EXERCISE MATERIALS START
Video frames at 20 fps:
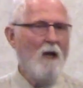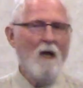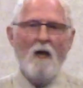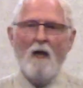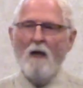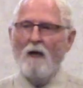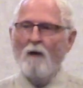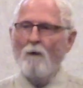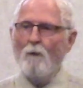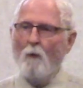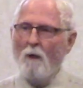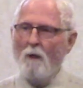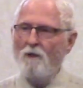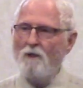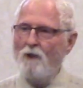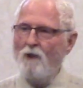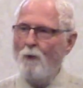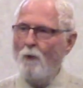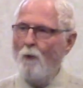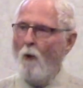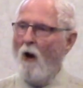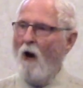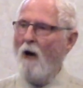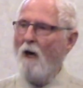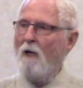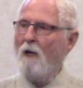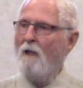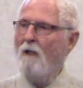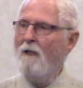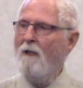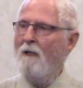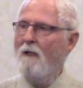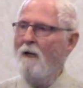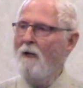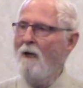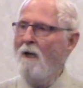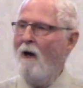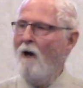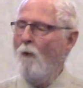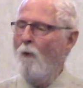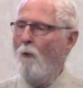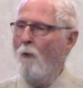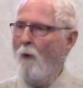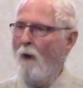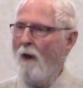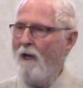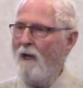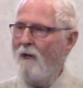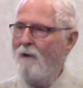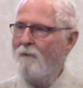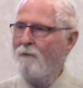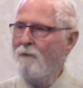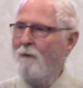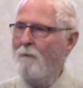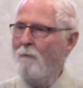And when you walk away from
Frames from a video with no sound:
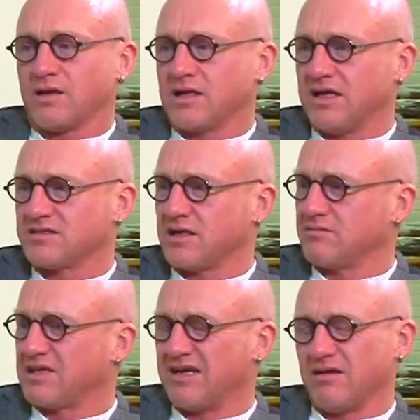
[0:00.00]
Okay,
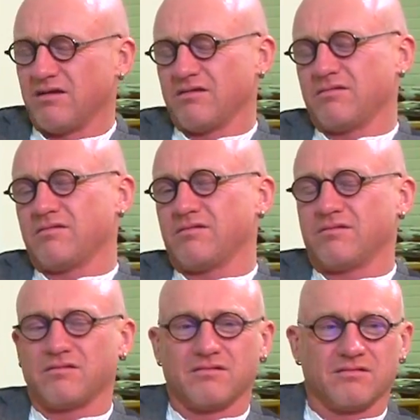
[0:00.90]
so Dan,
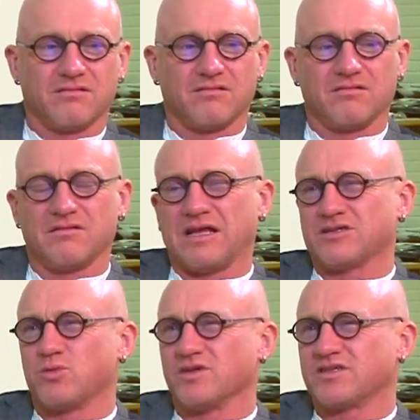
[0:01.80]
that's what,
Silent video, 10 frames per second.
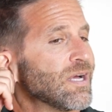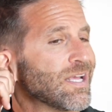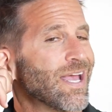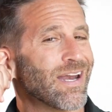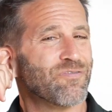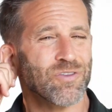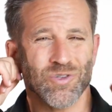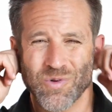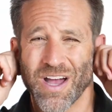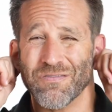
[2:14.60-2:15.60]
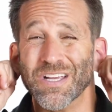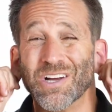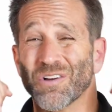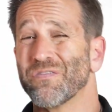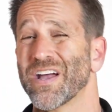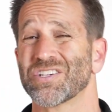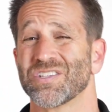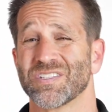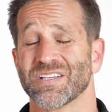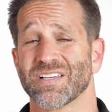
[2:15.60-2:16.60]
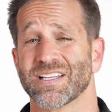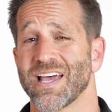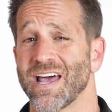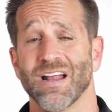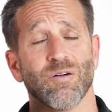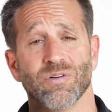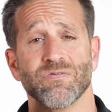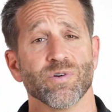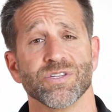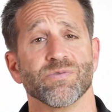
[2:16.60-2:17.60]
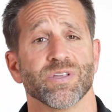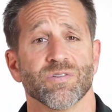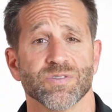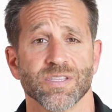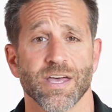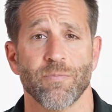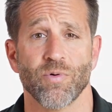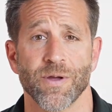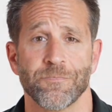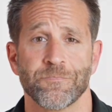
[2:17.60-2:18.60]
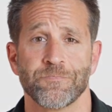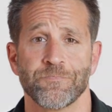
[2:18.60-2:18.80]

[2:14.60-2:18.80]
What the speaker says: Again, if you do have ear infections, things like that, I would avoid doing those at that point.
EXERCISE MATERIALS END
## PROBLEM
In the answer, the entries should be restated verbatim, with all pictures omitted.

## RESULT OF THE EXERCISE
Video frames at 20 fps:
And when you walk away from
Frames from a video with no sound:
[0:00.00]
Okay,
[0:00.90]
so Dan,
[0:01.80]
that's what,
Silent video, 10 frames per second.
[2:14.60-2:15.60]
[2:15.60-2:16.60]
[2:16.60-2:17.60]
[2:17.60-2:18.60]
[2:18.60-2:18.80]

[2:14.60-2:18.80]
What the speaker says: Again, if you do have ear infections, things like that, I would avoid doing those at that point.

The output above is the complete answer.